Remember: P/E Ratios Don’t Consider The Balance Sheet
The ‘Price’ in P/E reflects the market capitalization of the company. That means it doesn’t take debt or cash into account. In theory, a company can lower its future P/E ratio by using cash or debt to invest in growth.
Spending on growth might be good or bad a few years later, but the point is that the P/E ratio does not account for the option (or lack thereof).
Best Efforts Bank’s Balance Sheet
Best Efforts Bank has net cash of RUруб1.9b. That should lead to a higher P/E than if it did have debt, because its strong balance sheets gives it more options.
The Verdict On Best Efforts Bank’s P/E Ratio
Best Efforts Bank’s P/E is 80 which is way above average (7.2) in the RU market. The recent drop in earnings per share would make some investors cautious, but the net cash position means the company has time to improve: and the high P/E suggests the market thinks it will.
Investors have an opportunity when market expectations about a stock are wrong. People often underestimate remarkable growth — so investors can make money when fast growth is not fully appreciated. Although we don’t have analyst forecasts, you might want to assess this data-rich visualization of earnings, revenue and cash flow.
But note: Best Efforts Bank may not be the best stock to buy.

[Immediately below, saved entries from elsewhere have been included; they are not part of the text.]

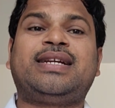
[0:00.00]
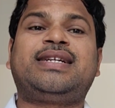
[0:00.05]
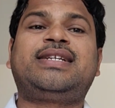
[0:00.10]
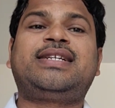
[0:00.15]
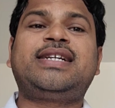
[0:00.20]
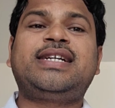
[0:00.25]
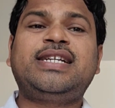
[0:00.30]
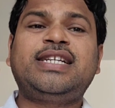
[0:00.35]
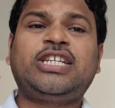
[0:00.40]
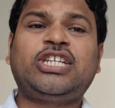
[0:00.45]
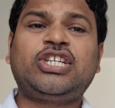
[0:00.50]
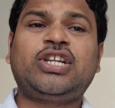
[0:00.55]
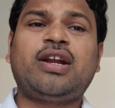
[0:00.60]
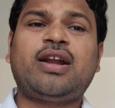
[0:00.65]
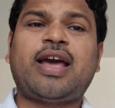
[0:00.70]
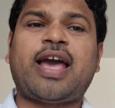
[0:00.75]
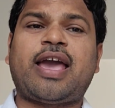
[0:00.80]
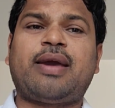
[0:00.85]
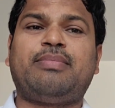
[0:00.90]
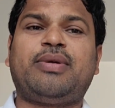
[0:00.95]

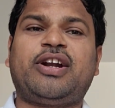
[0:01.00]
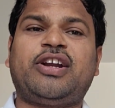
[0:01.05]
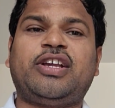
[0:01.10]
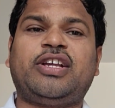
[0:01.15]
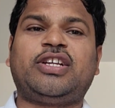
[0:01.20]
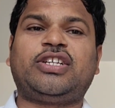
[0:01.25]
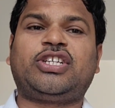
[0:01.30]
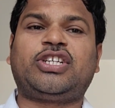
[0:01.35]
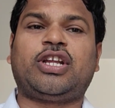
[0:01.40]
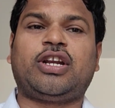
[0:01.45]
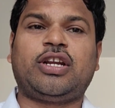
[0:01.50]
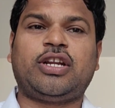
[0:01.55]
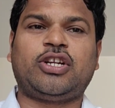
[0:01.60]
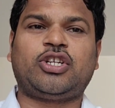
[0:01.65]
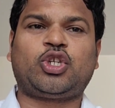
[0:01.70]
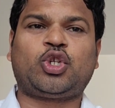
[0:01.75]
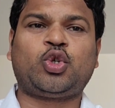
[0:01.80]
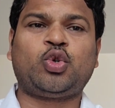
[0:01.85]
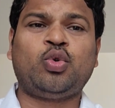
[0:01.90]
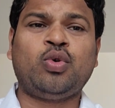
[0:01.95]
Traditional hybridization
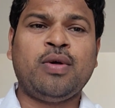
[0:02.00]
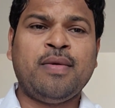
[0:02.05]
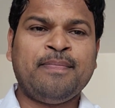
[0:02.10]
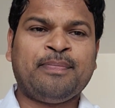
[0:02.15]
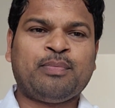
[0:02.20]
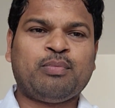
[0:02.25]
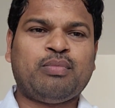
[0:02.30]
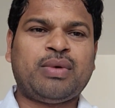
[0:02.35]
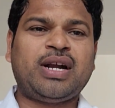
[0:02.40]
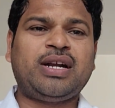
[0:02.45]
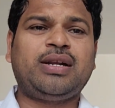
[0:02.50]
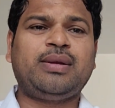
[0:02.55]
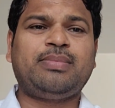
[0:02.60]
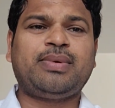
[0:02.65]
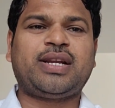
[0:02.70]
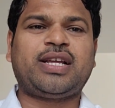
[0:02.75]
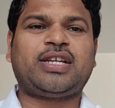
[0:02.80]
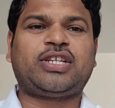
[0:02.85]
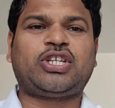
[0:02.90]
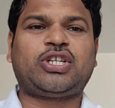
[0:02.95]
leads to
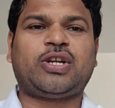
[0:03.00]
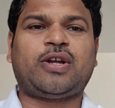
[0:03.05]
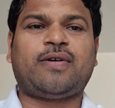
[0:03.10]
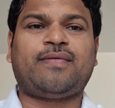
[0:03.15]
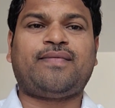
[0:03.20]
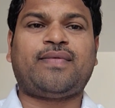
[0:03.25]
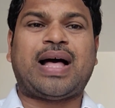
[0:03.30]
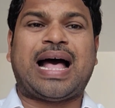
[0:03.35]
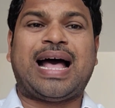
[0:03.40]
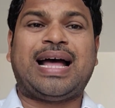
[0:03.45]
multiplication of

So take a peek at this free list of interesting companies with strong recent earnings growth (and a P/E ratio below 20).
We aim to bring you long-term focused research analysis driven by fundamental data. Note that our analysis may not factor in the latest price-sensitive company announcements or qualitative material.
If you spot an error that warrants correction, please contact the editor at firstname.lastname@example.org. This article by Simply Wall St is general in nature. It does not constitute a recommendation to buy or sell any stock, and does not take account of your objectives, or your financial situation. Simply Wall St has no position in the stocks mentioned. Thank you for reading.